--- Records for processing Enclosed Below ---

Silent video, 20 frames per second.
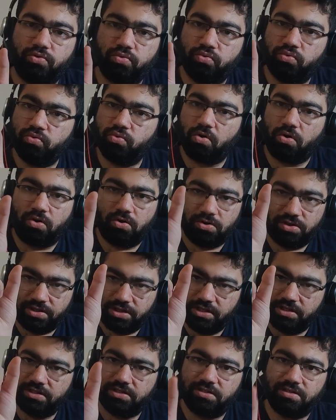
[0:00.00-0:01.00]
to all
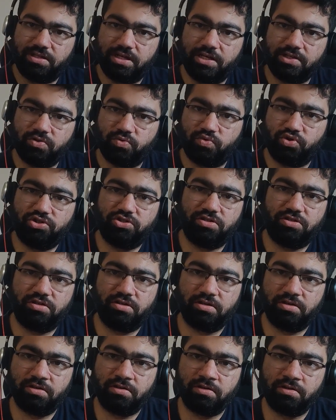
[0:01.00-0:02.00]
these things
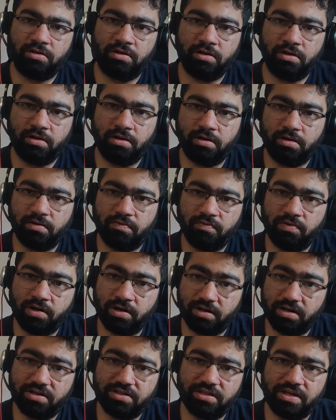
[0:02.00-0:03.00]
which the
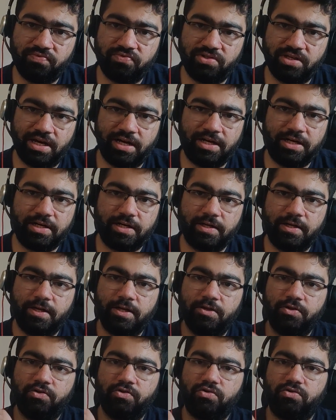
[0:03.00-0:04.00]
workers have sent.
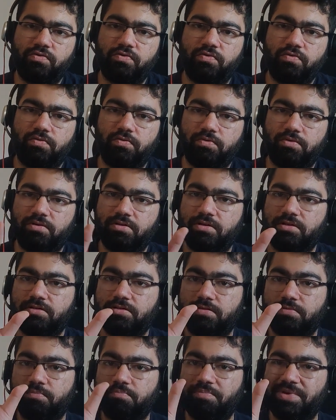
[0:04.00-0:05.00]
So
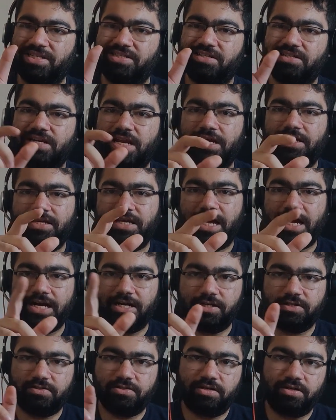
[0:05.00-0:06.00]
this message like
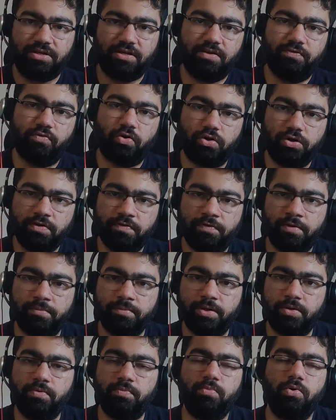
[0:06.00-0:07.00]
cat is drinking water will
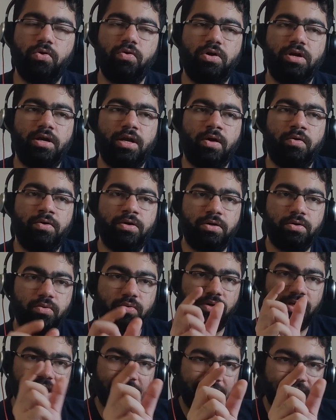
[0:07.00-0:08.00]
be broken down
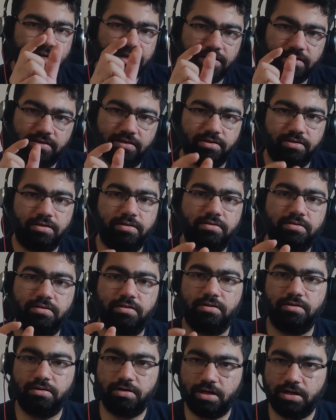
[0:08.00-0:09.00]
into cat is
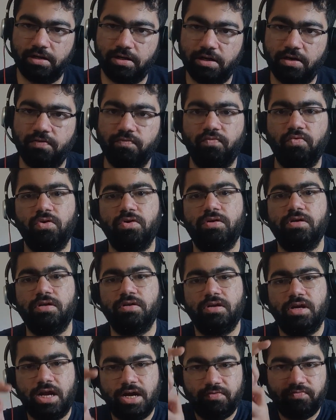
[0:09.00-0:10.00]
drinking
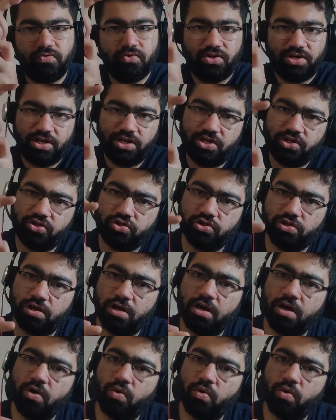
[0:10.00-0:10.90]
water, and for each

--- End of Enclosed Records for processing ---

__What to do__.
What I need is every record written out exactly, minus the pictures.

__Expected answer__.
Silent video, 20 frames per second.
[0:00.00-0:01.00]
to all
[0:01.00-0:02.00]
these things
[0:02.00-0:03.00]
which the
[0:03.00-0:04.00]
workers have sent.
[0:04.00-0:05.00]
So
[0:05.00-0:06.00]
this message like
[0:06.00-0:07.00]
cat is drinking water will
[0:07.00-0:08.00]
be broken down
[0:08.00-0:09.00]
into cat is
[0:09.00-0:10.00]
drinking
[0:10.00-0:10.90]
water, and for each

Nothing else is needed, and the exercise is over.